■ Records shown:
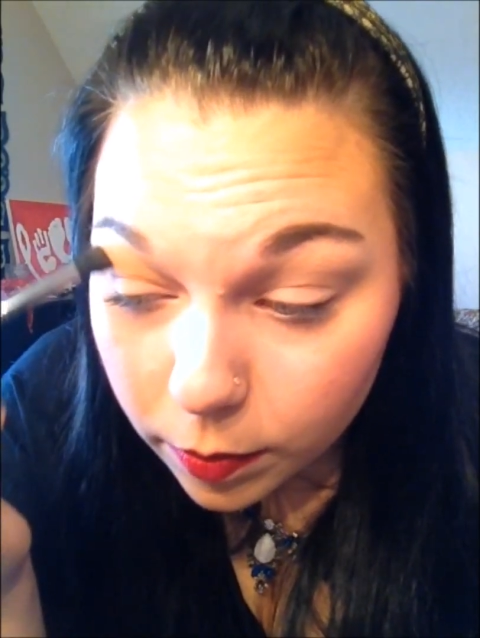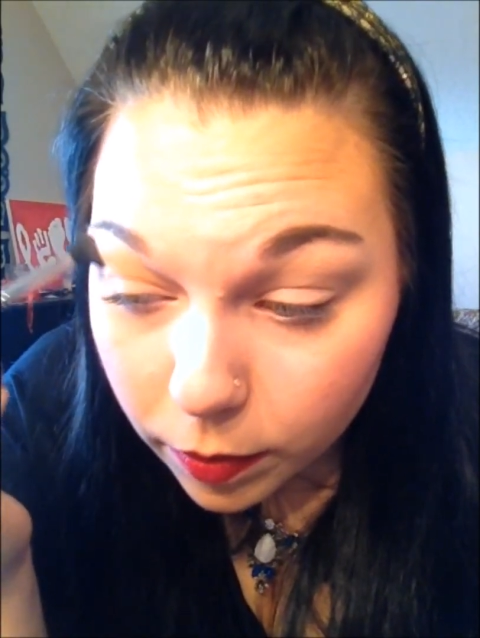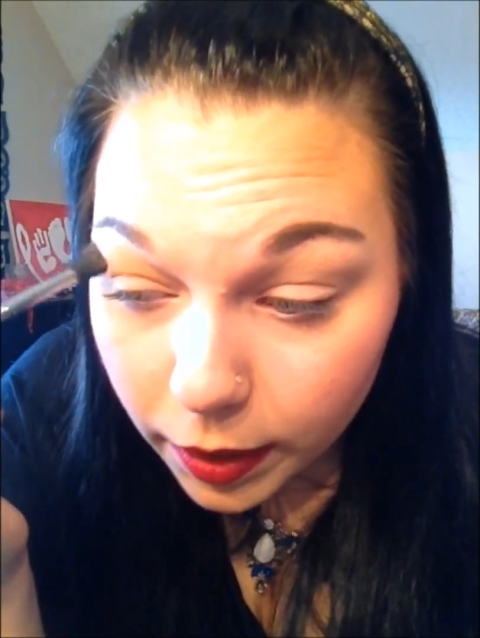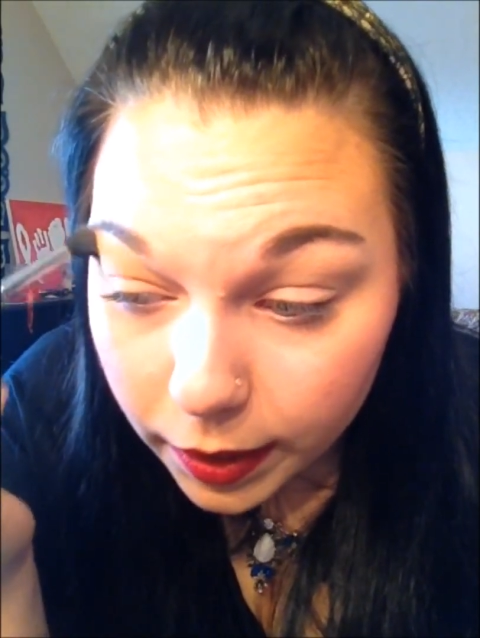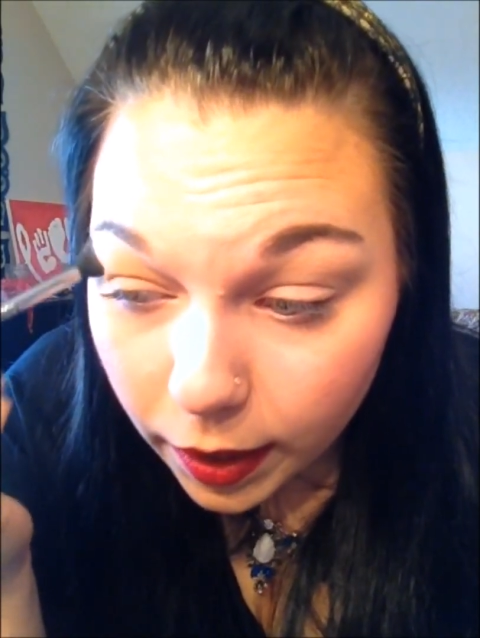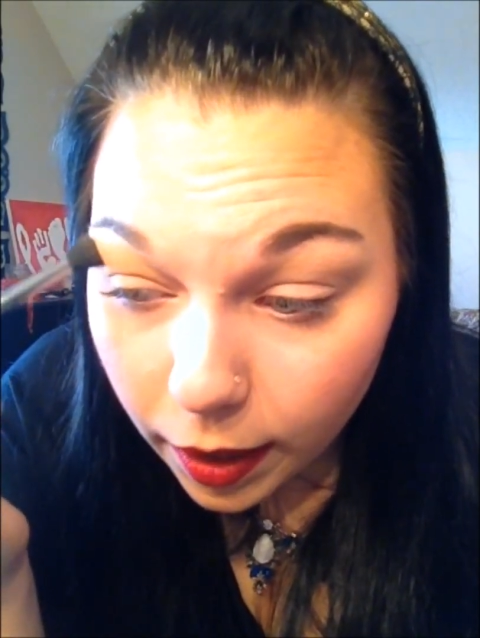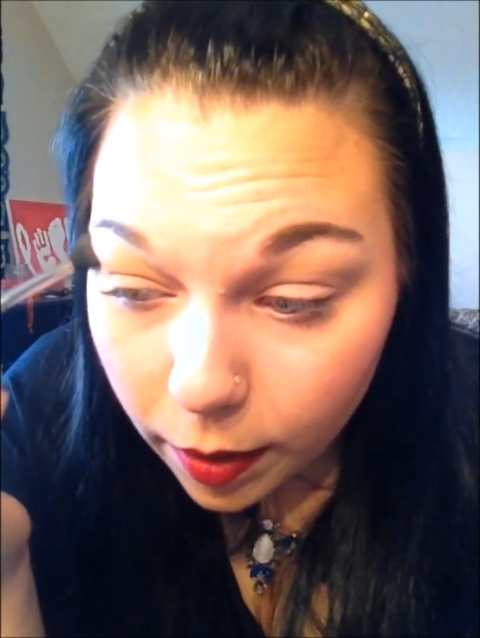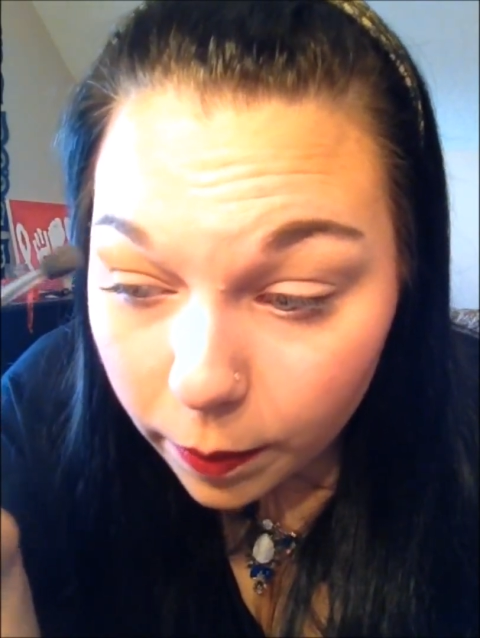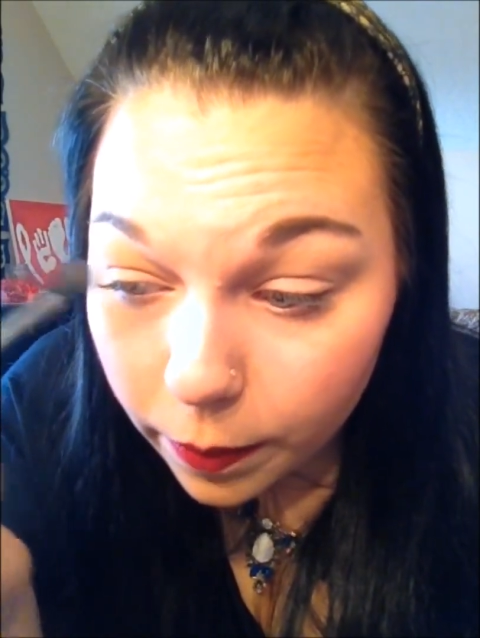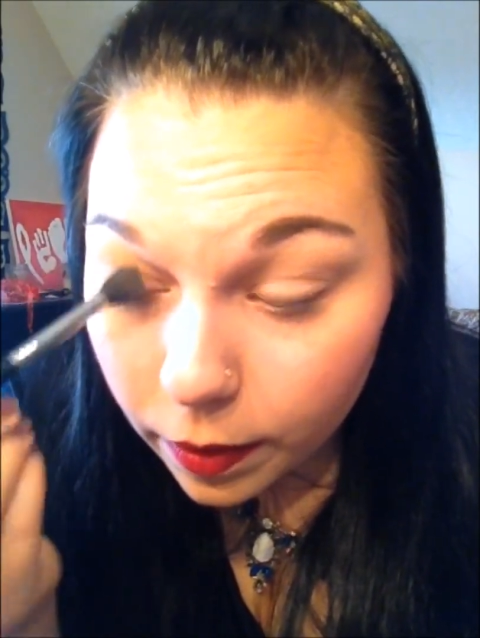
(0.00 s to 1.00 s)
blend
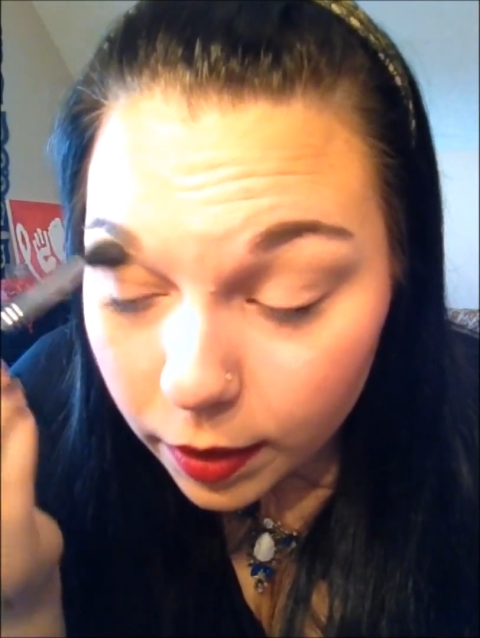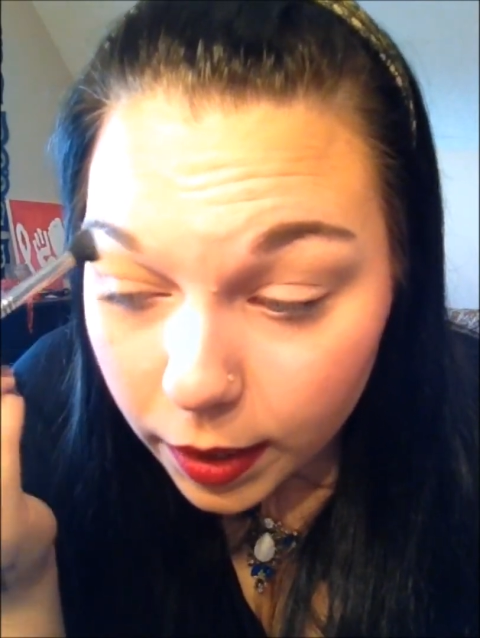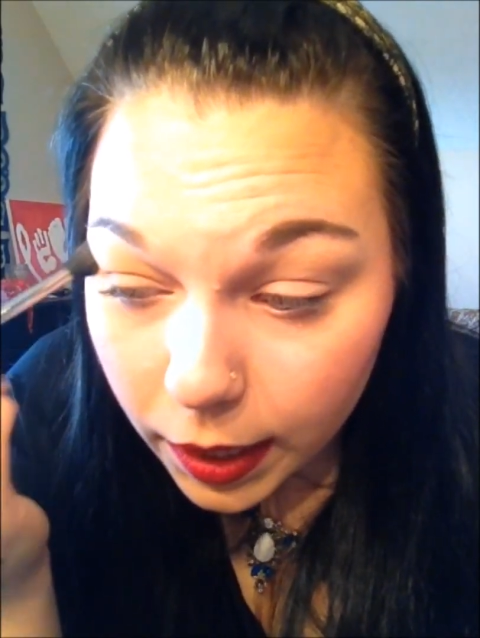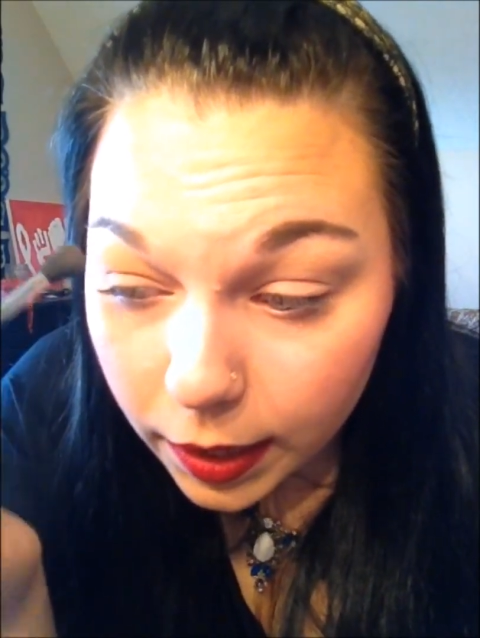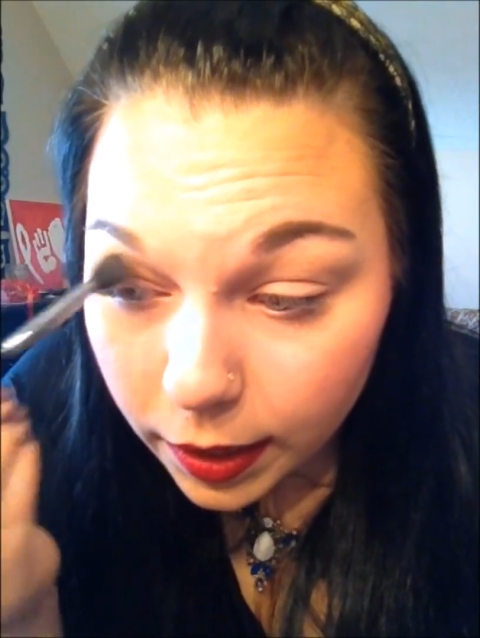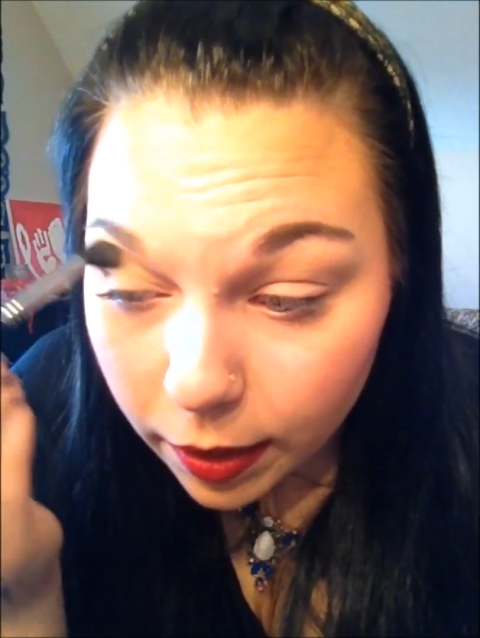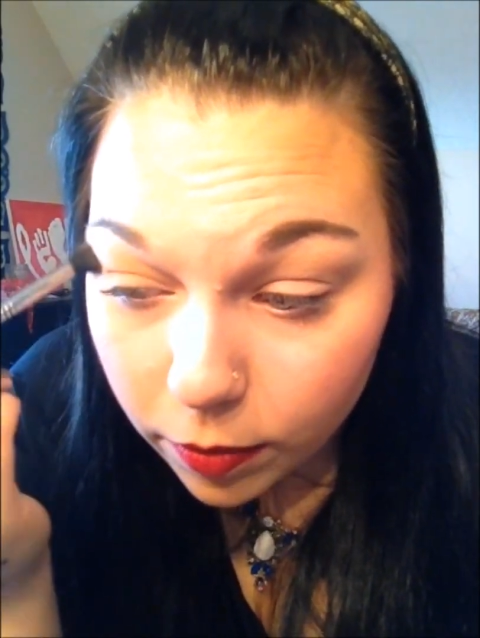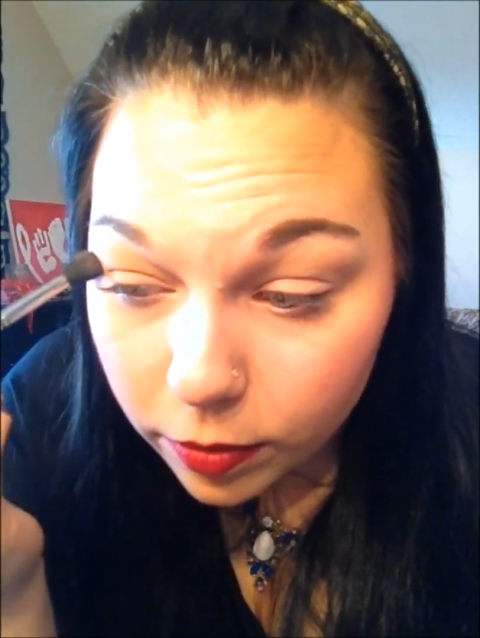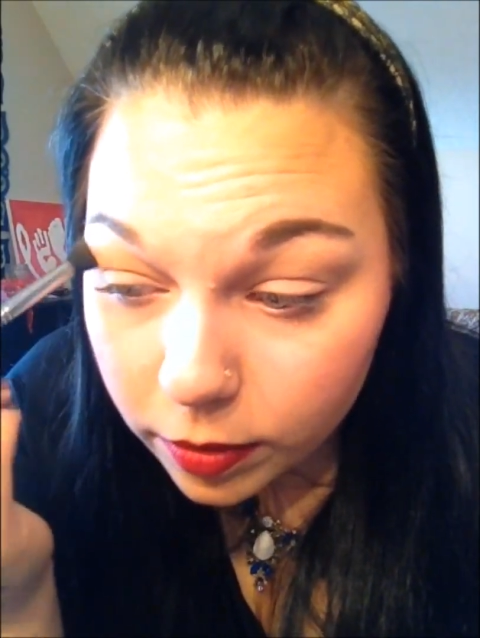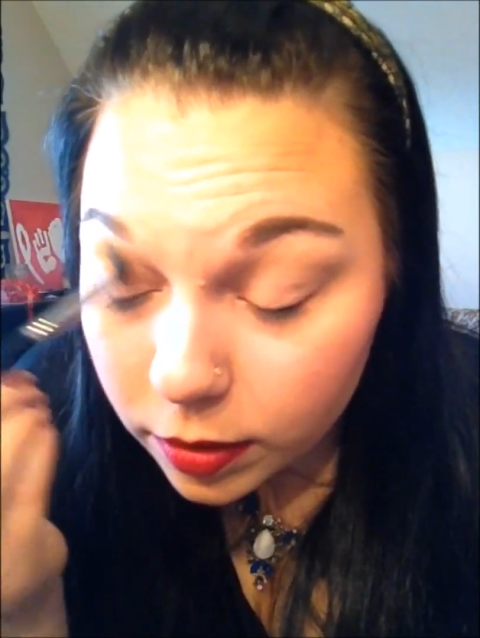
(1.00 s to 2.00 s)
up and
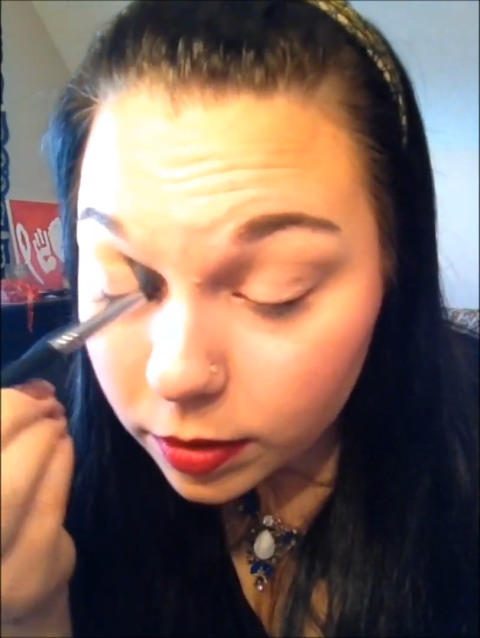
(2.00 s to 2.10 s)
out.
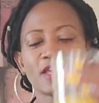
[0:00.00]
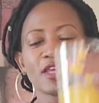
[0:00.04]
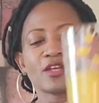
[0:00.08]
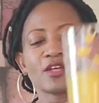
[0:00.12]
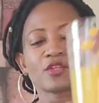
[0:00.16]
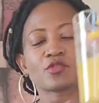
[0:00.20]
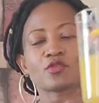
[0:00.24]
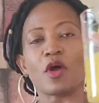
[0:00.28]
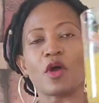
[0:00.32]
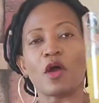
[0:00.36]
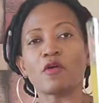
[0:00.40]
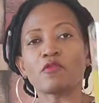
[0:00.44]

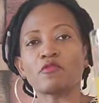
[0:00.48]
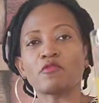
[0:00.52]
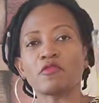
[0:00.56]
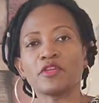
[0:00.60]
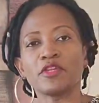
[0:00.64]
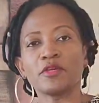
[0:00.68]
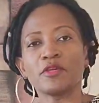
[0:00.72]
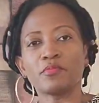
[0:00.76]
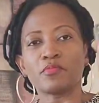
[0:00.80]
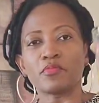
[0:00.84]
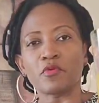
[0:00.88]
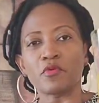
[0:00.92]
So I
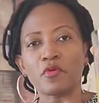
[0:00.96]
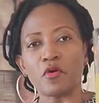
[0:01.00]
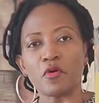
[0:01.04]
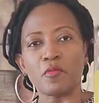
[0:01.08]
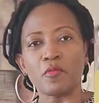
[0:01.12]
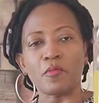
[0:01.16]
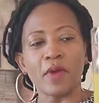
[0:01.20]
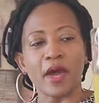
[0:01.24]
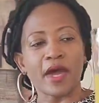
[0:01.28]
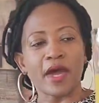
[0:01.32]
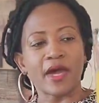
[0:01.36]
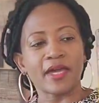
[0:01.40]
already pour
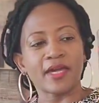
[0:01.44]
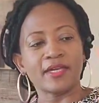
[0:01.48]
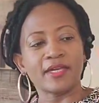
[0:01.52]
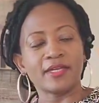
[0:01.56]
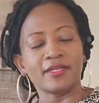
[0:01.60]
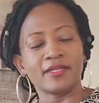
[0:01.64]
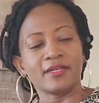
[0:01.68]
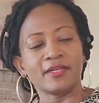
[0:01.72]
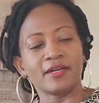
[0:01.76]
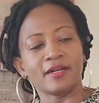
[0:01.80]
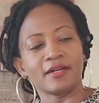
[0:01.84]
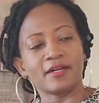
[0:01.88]

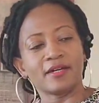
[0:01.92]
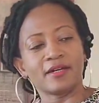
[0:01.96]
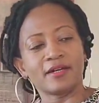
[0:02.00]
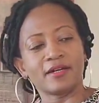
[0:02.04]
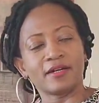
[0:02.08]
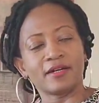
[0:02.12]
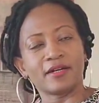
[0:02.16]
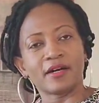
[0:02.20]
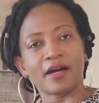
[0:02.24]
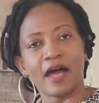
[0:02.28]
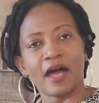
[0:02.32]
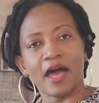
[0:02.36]
my
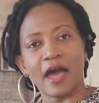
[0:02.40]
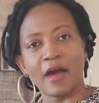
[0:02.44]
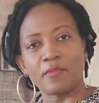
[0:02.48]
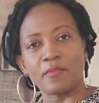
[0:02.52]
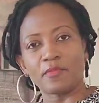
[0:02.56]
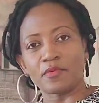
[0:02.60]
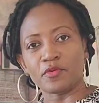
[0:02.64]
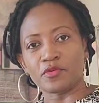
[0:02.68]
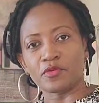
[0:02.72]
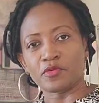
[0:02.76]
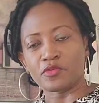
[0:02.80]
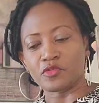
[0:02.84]

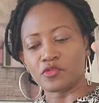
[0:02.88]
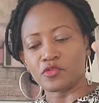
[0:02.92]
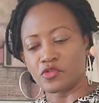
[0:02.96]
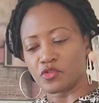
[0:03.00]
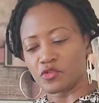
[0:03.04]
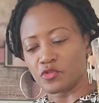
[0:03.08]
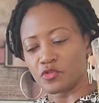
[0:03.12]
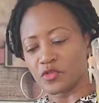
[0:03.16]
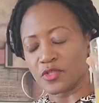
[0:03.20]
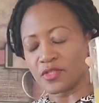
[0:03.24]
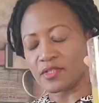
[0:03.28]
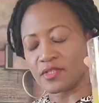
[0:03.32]
apple
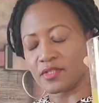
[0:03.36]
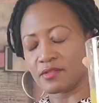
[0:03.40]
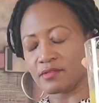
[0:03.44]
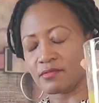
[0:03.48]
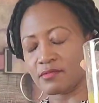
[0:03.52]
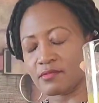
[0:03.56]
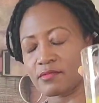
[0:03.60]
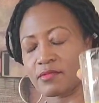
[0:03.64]
juice.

■ About this task: Every entry should be returned exactly as written, minus the pictures.

■ Task result:
(0.00 s to 1.00 s)
blend
(1.00 s to 2.00 s)
up and
(2.00 s to 2.10 s)
out.
[0:00.00]
[0:00.04]
[0:00.08]
[0:00.12]
[0:00.16]
[0:00.20]
[0:00.24]
[0:00.28]
[0:00.32]
[0:00.36]
[0:00.40]
[0:00.44]

[0:00.48]
[0:00.52]
[0:00.56]
[0:00.60]
[0:00.64]
[0:00.68]
[0:00.72]
[0:00.76]
[0:00.80]
[0:00.84]
[0:00.88]
[0:00.92]
So I
[0:00.96]
[0:01.00]
[0:01.04]
[0:01.08]
[0:01.12]
[0:01.16]
[0:01.20]
[0:01.24]
[0:01.28]
[0:01.32]
[0:01.36]
[0:01.40]
already pour
[0:01.44]
[0:01.48]
[0:01.52]
[0:01.56]
[0:01.60]
[0:01.64]
[0:01.68]
[0:01.72]
[0:01.76]
[0:01.80]
[0:01.84]
[0:01.88]

[0:01.92]
[0:01.96]
[0:02.00]
[0:02.04]
[0:02.08]
[0:02.12]
[0:02.16]
[0:02.20]
[0:02.24]
[0:02.28]
[0:02.32]
[0:02.36]
my
[0:02.40]
[0:02.44]
[0:02.48]
[0:02.52]
[0:02.56]
[0:02.60]
[0:02.64]
[0:02.68]
[0:02.72]
[0:02.76]
[0:02.80]
[0:02.84]

[0:02.88]
[0:02.92]
[0:02.96]
[0:03.00]
[0:03.04]
[0:03.08]
[0:03.12]
[0:03.16]
[0:03.20]
[0:03.24]
[0:03.28]
[0:03.32]
apple
[0:03.36]
[0:03.40]
[0:03.44]
[0:03.48]
[0:03.52]
[0:03.56]
[0:03.60]
[0:03.64]
juice.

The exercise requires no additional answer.